[[ Data extract, beginning ]]

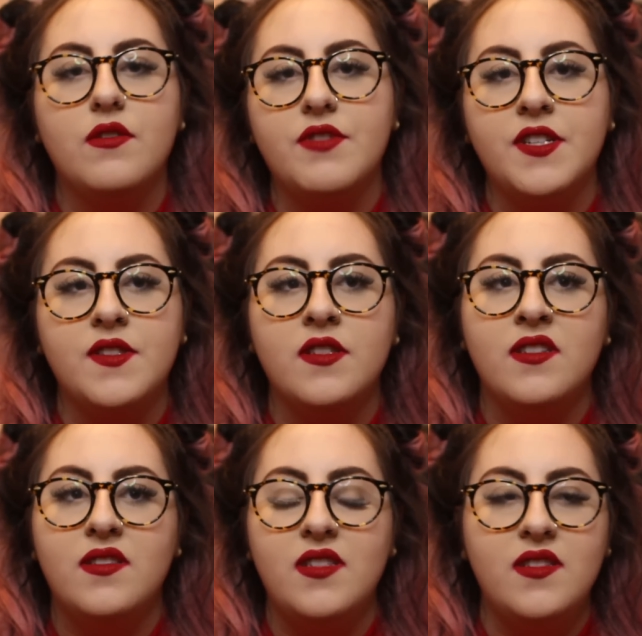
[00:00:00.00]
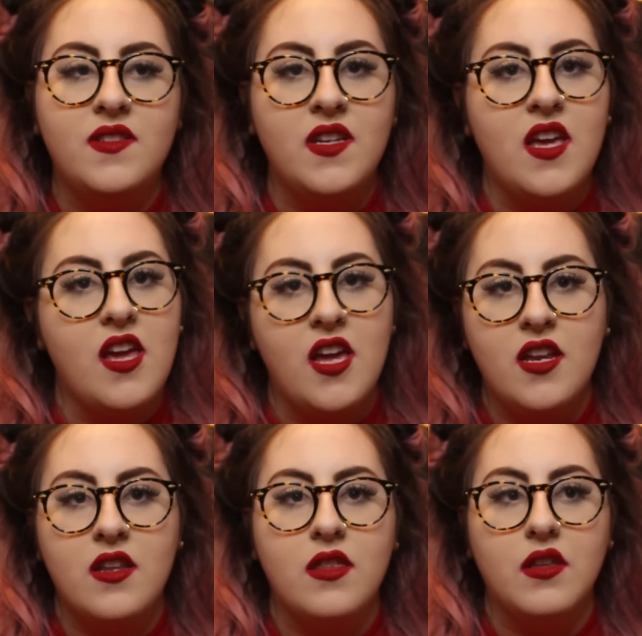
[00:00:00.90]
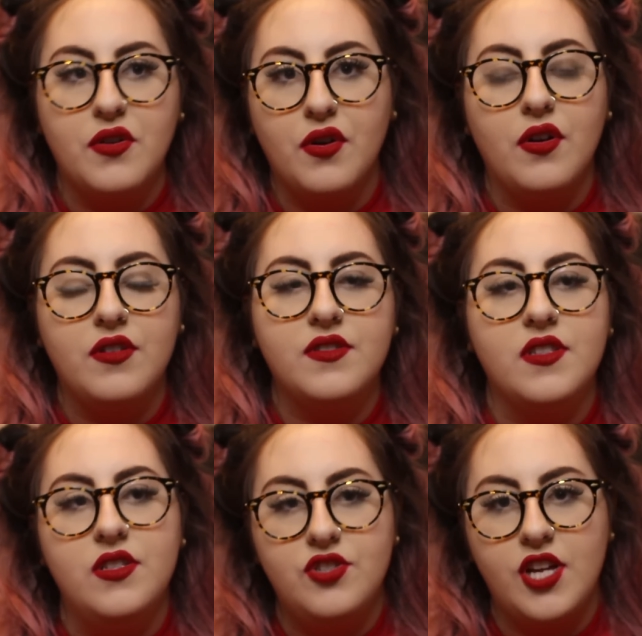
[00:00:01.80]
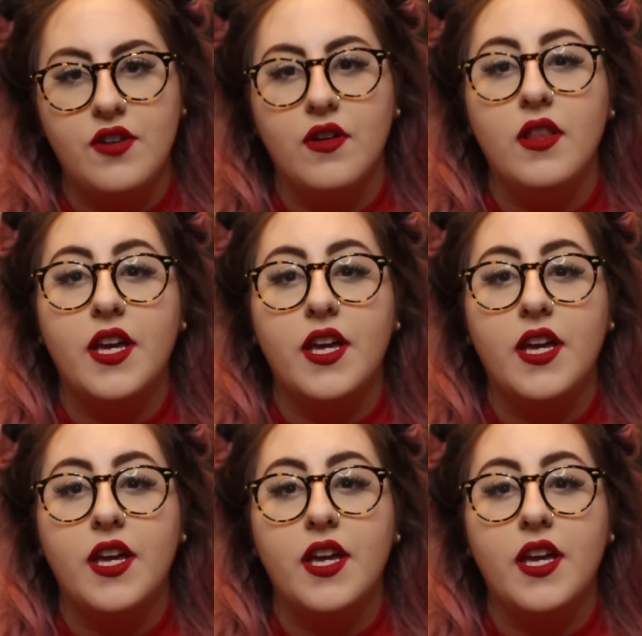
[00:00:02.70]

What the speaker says: the reason that Cece hated the girls in general.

[[ Data extract, end ]]

### Directions for this task
Set down every entry exactly as it appears, but skip the pictures.

### Solution to this exercise
[00:00:00.00]
[00:00:00.90]
[00:00:01.80]
[00:00:02.70]

What the speaker says: the reason that Cece hated the girls in general.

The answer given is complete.